This function creates a random clustering with equally sized clusters. If n_elements % n_clusters != 0, cluster sizes will differ by one element.

Parameters:
  • n_elements (int) – The number of elements
  • n_clusters (int) – The number of clusters
Returns:

The new clustering with equally sized clusters.

>>> import clusim.clugen as clugen
>>> from clusim.clustering import print_clustering
>>> clu = clugen.make_equal_clustering(n_elements = 9, n_clusters = 3)
>>> print_clustering(clu)
clusim.clugen.make_random_clustering(n_elements=1, n_clusters=1, clu_size_seq=[1, 2], random_model='all', tol=1e-15)

This function creates a random clustering according to one of three random models. It is a wrapper around the specific functions for each random model.

Parameters:
  • n_elements (int) – The number of elements
  • n_clusters (int) – The number of clusters
  • random_mode (str) –

    The random model to use:

    ’all’ : uniform distrubtion over the set of all clusterings of
    n_elements
    ’num’ : uniform distrubtion over the set of all clusterings of
    n_elements in n_clusters

    ’perm’ : the Permutaiton Model

  • tol (float) – optional The tolerance used by the algorithm for ‘all’ clusterings
Returns:

The new clustering.

>>> import clusim.clugen as clugen
>>> from clusim.clustering import print_clustering
>>> clu = clugen.make_random_clustering(n_elements = 9, n_clusters = 3,
                                 random_model = 'num')
>>> print_clustering(clu)
clusim.clugen.make_singleton_clustering(n_elements)
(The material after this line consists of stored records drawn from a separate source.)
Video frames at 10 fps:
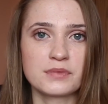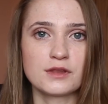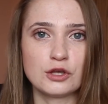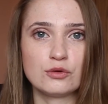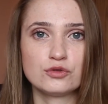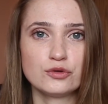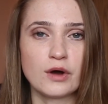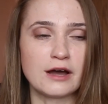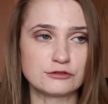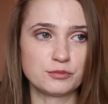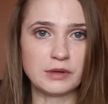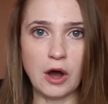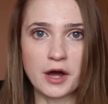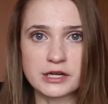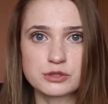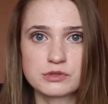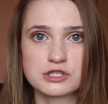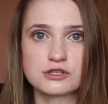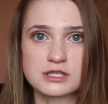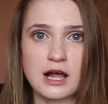you do have to be honest
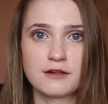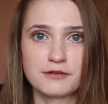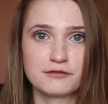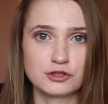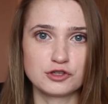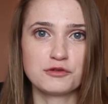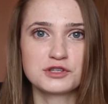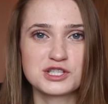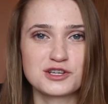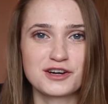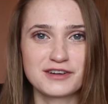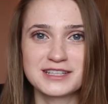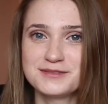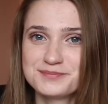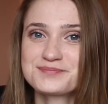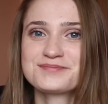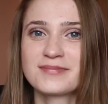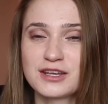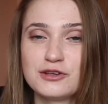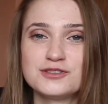with yourself. If you don't deserve it,
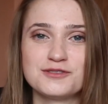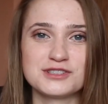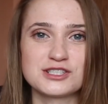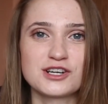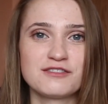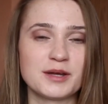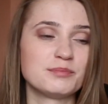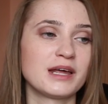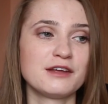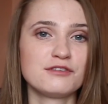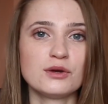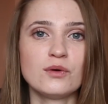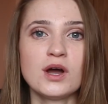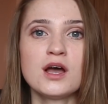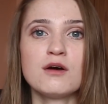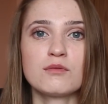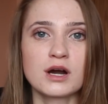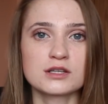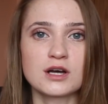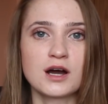you don't deserve it. But if you
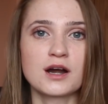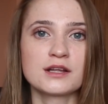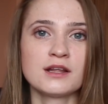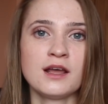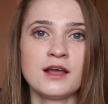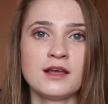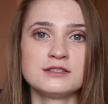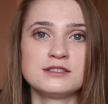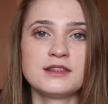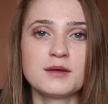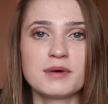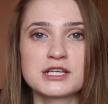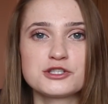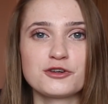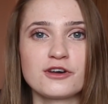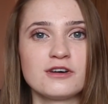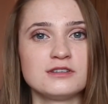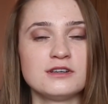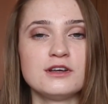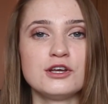worked hard, did the best you
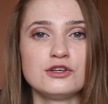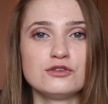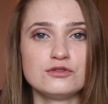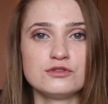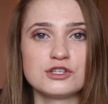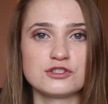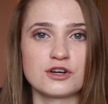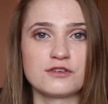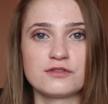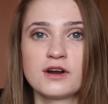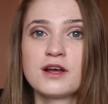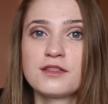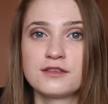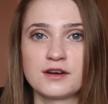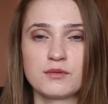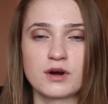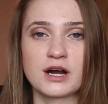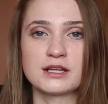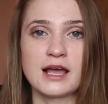could, you do deserve the reward,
This function creates a clustering with each element in its own cluster.

Parameters:n_elements (int) – The number of elements
Returns:The new clustering.
>>> import import clusim.clugen as clugen
>>> from clusim.clustering import print_clustering
>>> clu = clugen.make_singleton_clustering(n_elements = 9)
>>> print_clustering(clu)
clusim.clugen.make_random_dendrogram(n_elements)

This function creates a random Hierarchical Clustering.
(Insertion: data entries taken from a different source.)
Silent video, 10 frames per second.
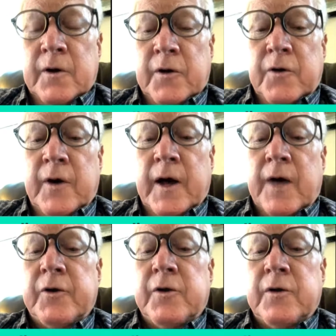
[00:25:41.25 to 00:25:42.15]
You have
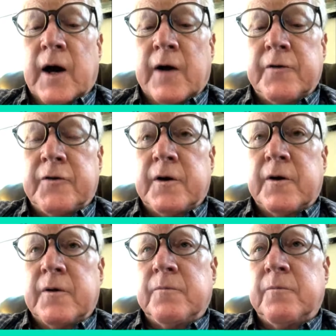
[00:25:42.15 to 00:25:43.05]
a toxic
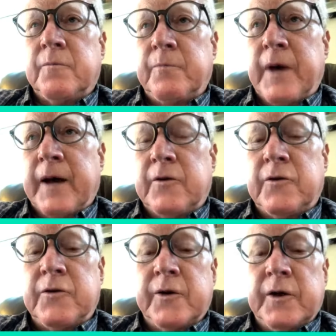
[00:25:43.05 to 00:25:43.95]

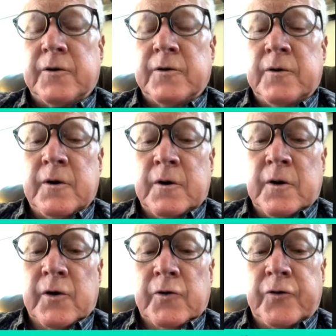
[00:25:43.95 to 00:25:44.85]
bacterial
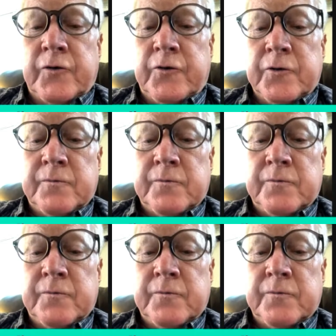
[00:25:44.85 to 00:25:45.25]
stew.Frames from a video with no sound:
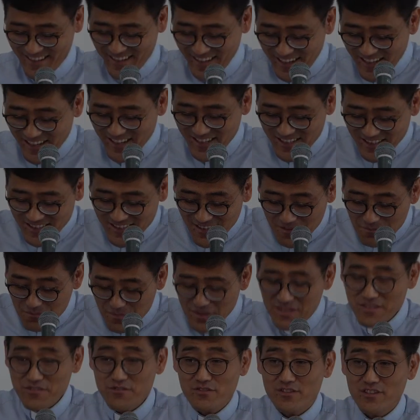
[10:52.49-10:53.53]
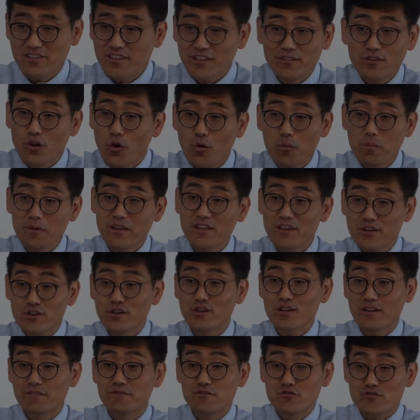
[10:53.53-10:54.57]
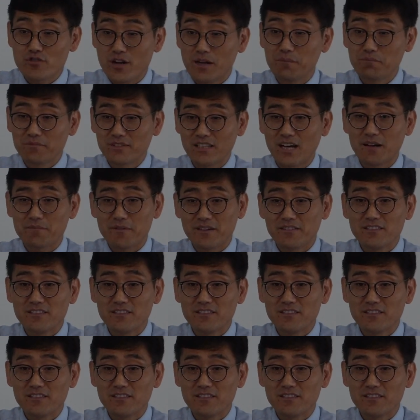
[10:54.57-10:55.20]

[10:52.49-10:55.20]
is the mystery that nobody could have dreamt up.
:param int n_elements The number of elements

Returns:The new clustering.
clusim.clugen.shuffle_memberships(clustering, percent=1.0)

This function creates a new clustering by shuffling the element memberships from the original clustering.

Parameters:
  • clustering (Clustering) – The original clustering.
  • percent (float) – optional (default 1.0) The fractional percentage (between 0.0 and 1.0) of the elements to shuffle.
Returns:

The new clustering.

>>> import clusim.clugen as clugen
>>> from clusim.clustering import print_clustering
>>> orig_clu = clugen.make_random_clustering(n_elements = 9, n_clusters = 3,
                                      random_model = 'num')
>>> print_clustering(orig_clu)
>>> shuffle_clu = clugen.shuffle_memberships(orig_clu, percent = 0.5)
>>> print_clustering(shuffle_clu)
clusim.clugen.shuffle_memberships_pa(clustering, n_steps=1, constant_num_clusters=True)

This function creates a new clustering by shuffling the element memberships from the original clustering according to the preferential attachment model.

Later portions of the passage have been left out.